YOUR ASSIGNMENT –
Copy all the records word for word, apart from any pictures.

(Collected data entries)
##############################

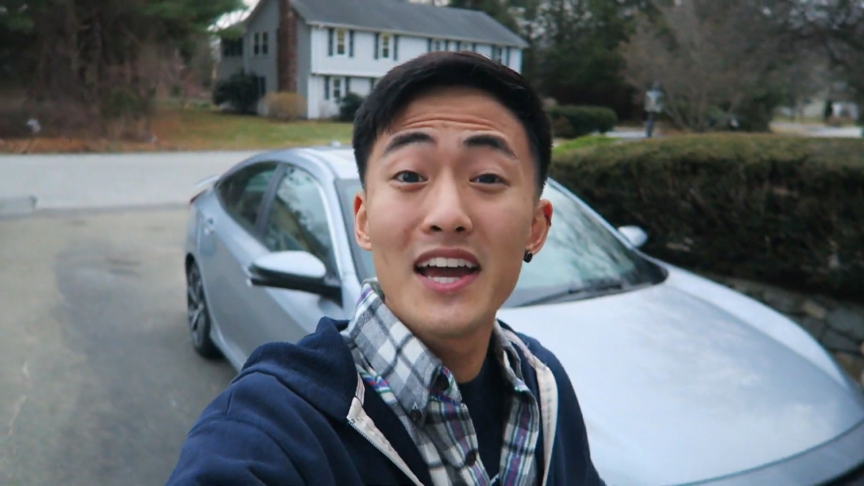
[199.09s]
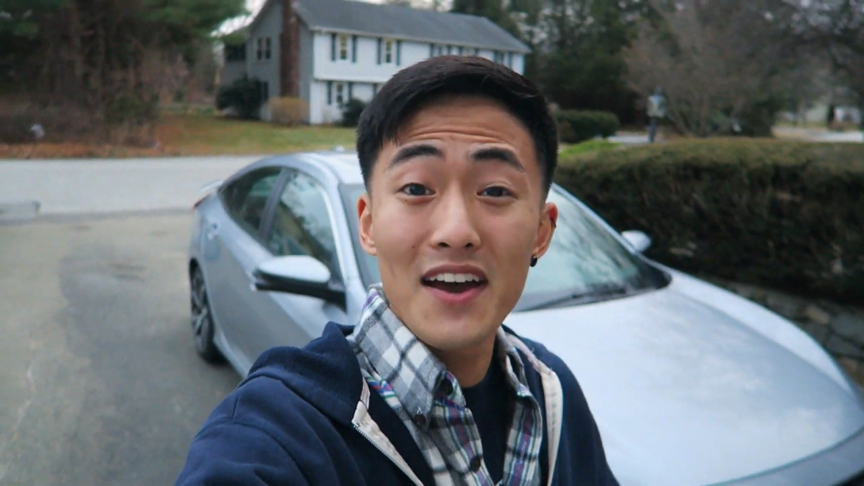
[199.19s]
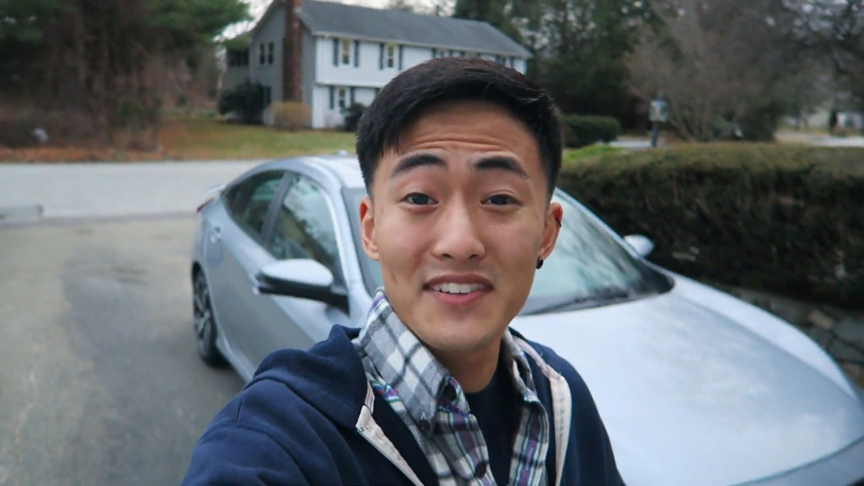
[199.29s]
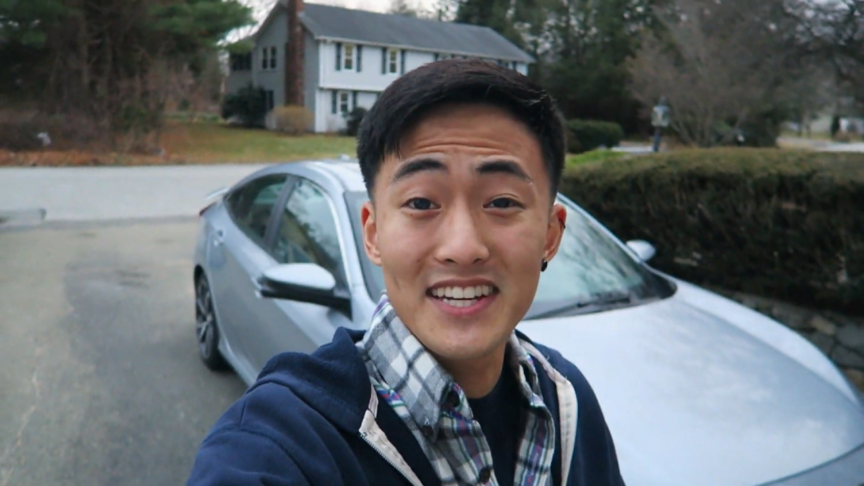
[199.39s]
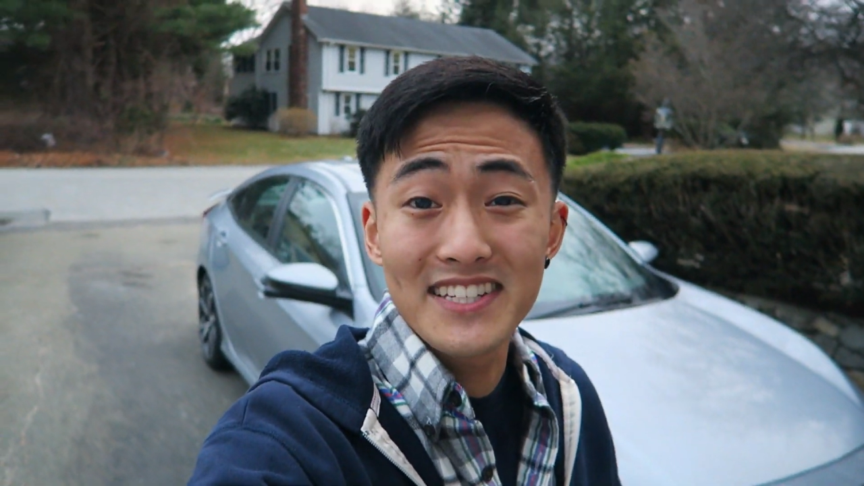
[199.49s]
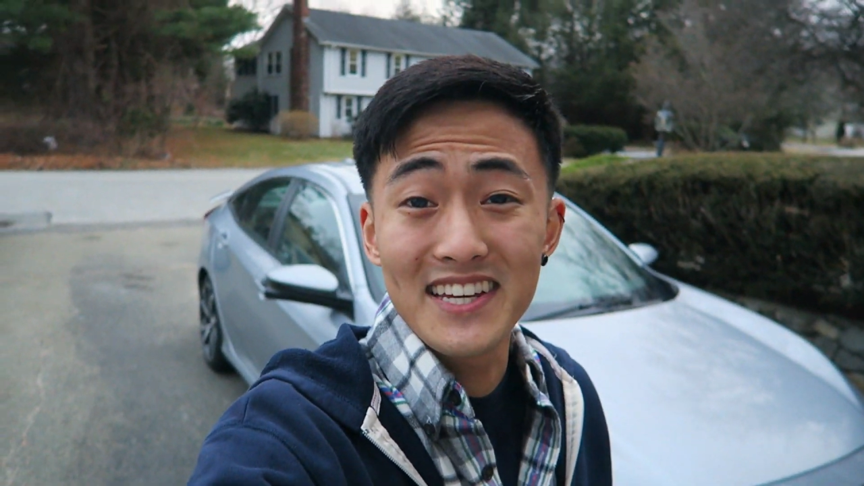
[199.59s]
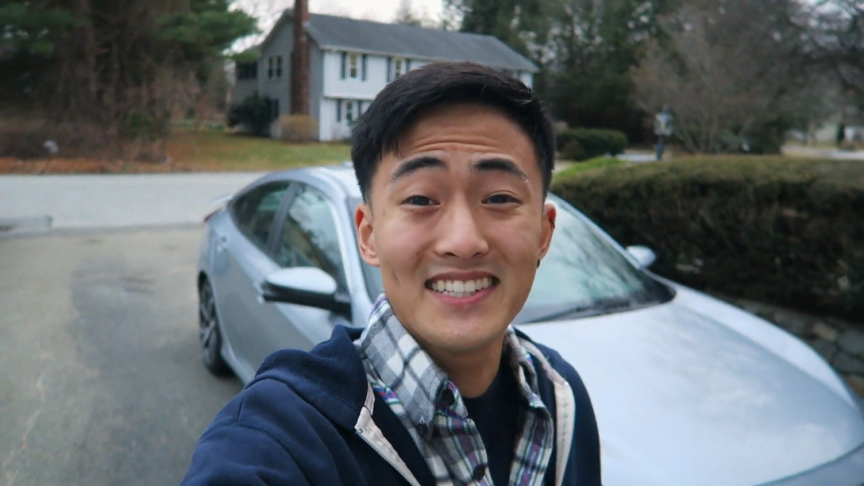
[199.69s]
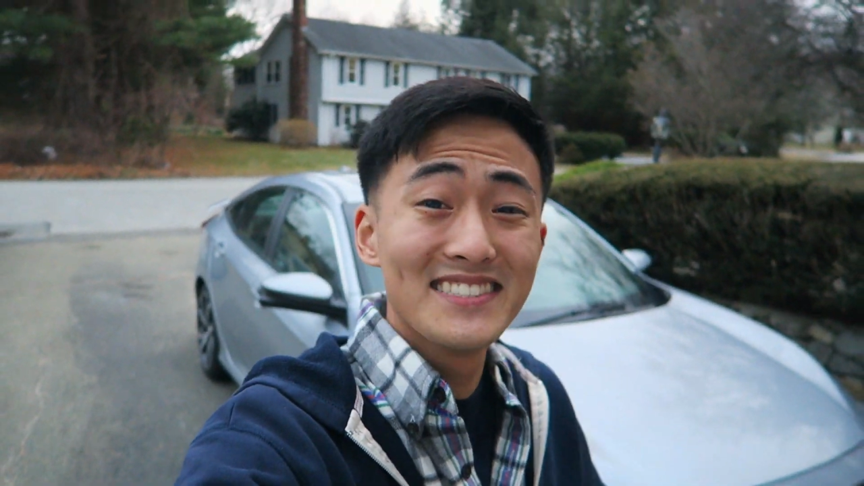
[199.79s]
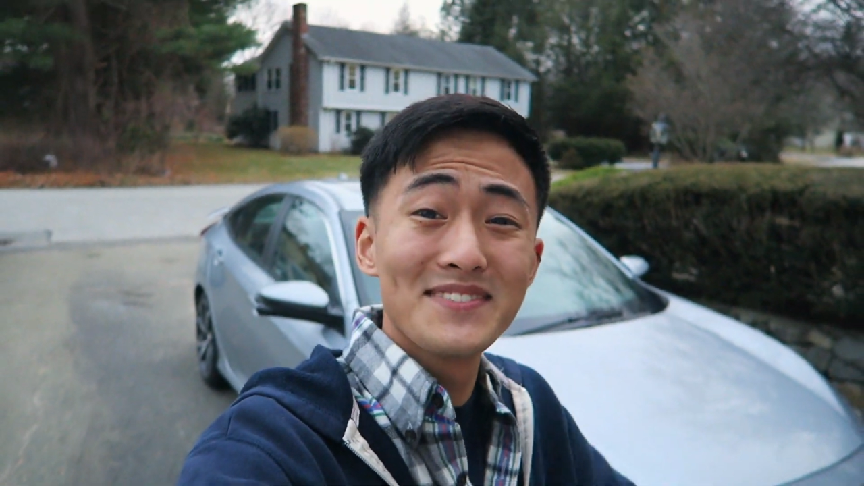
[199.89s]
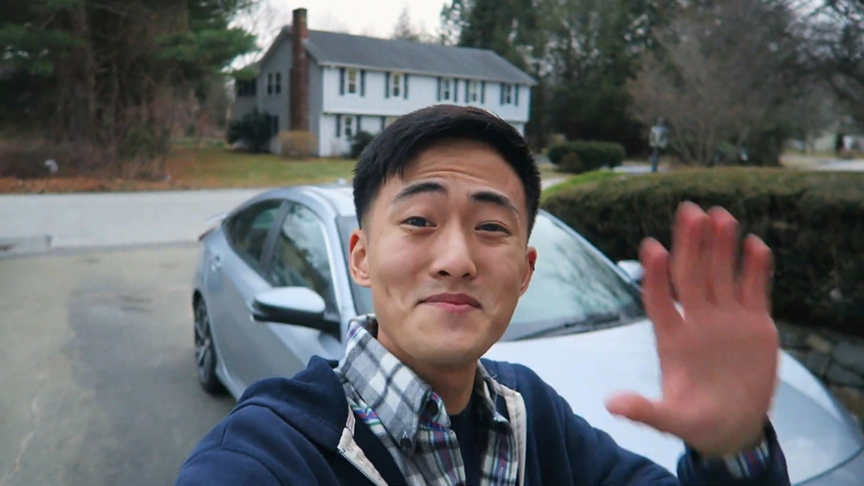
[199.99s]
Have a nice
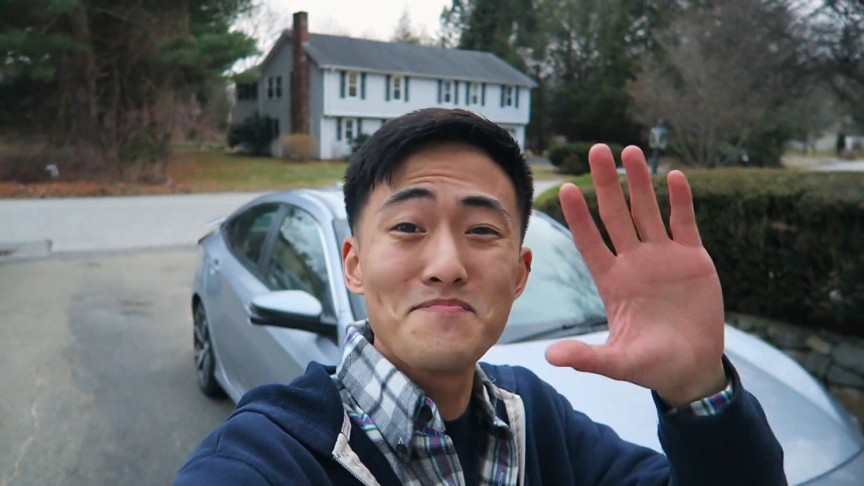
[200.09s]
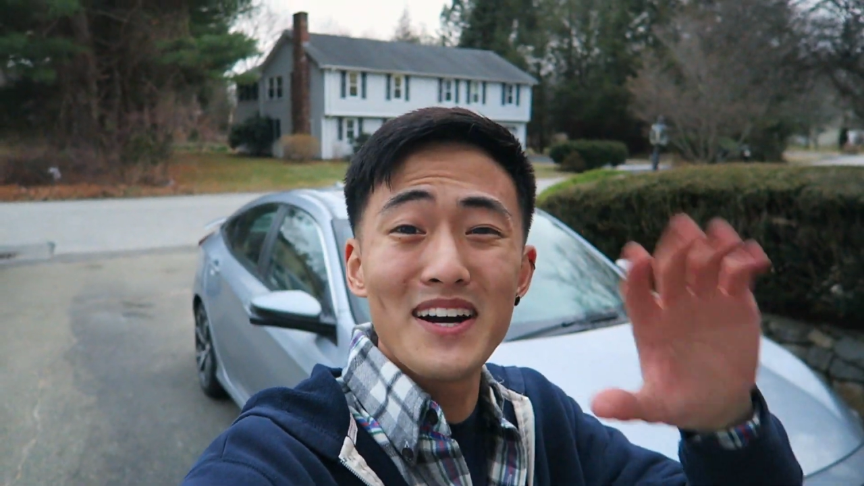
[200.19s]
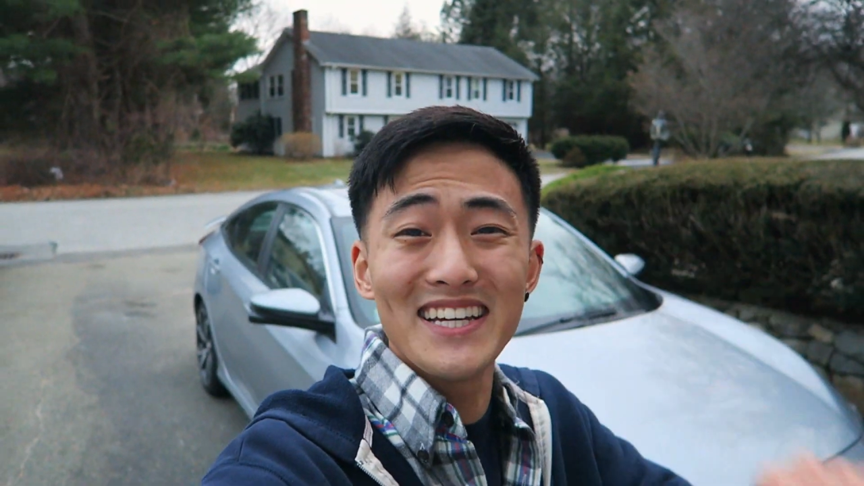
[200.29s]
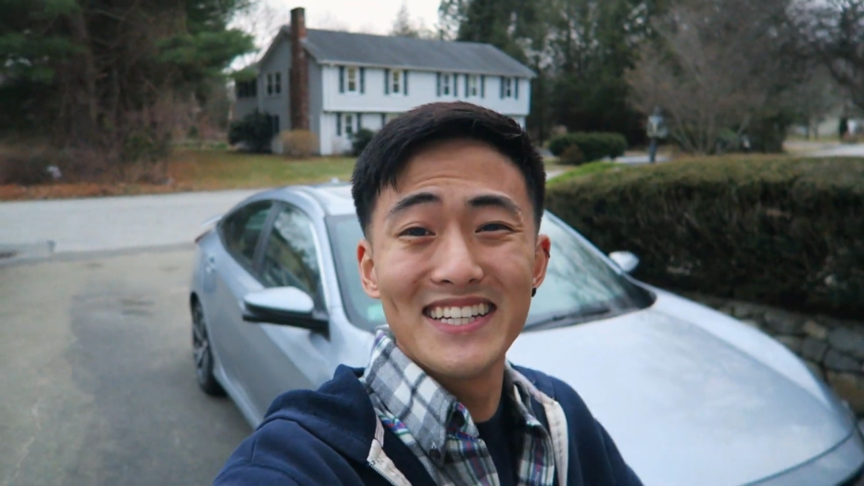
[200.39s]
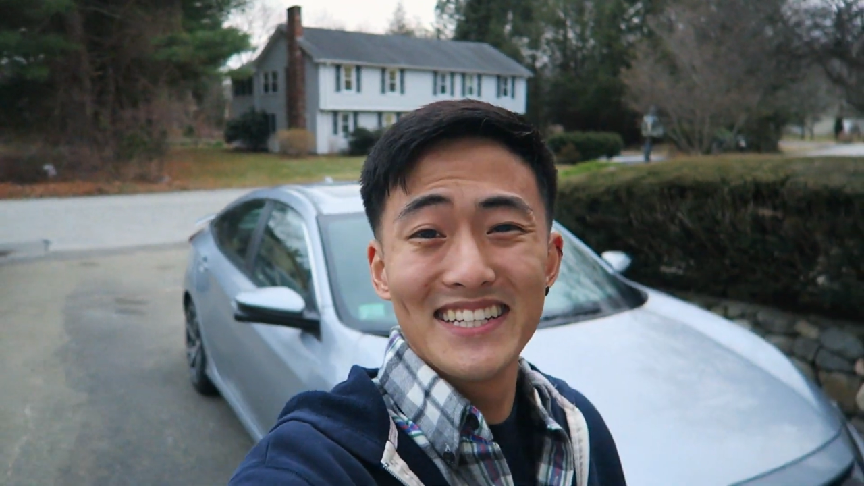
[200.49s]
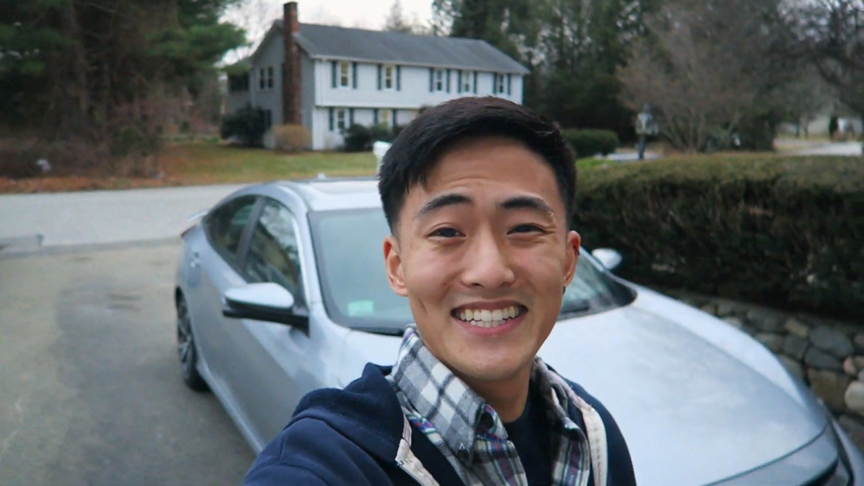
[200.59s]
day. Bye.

##############################

RESPONSE TO THIS TASK –
[199.09s]
[199.19s]
[199.29s]
[199.39s]
[199.49s]
[199.59s]
[199.69s]
[199.79s]
[199.89s]
[199.99s]
Have a nice
[200.09s]
[200.19s]
[200.29s]
[200.39s]
[200.49s]
[200.59s]
day. Bye.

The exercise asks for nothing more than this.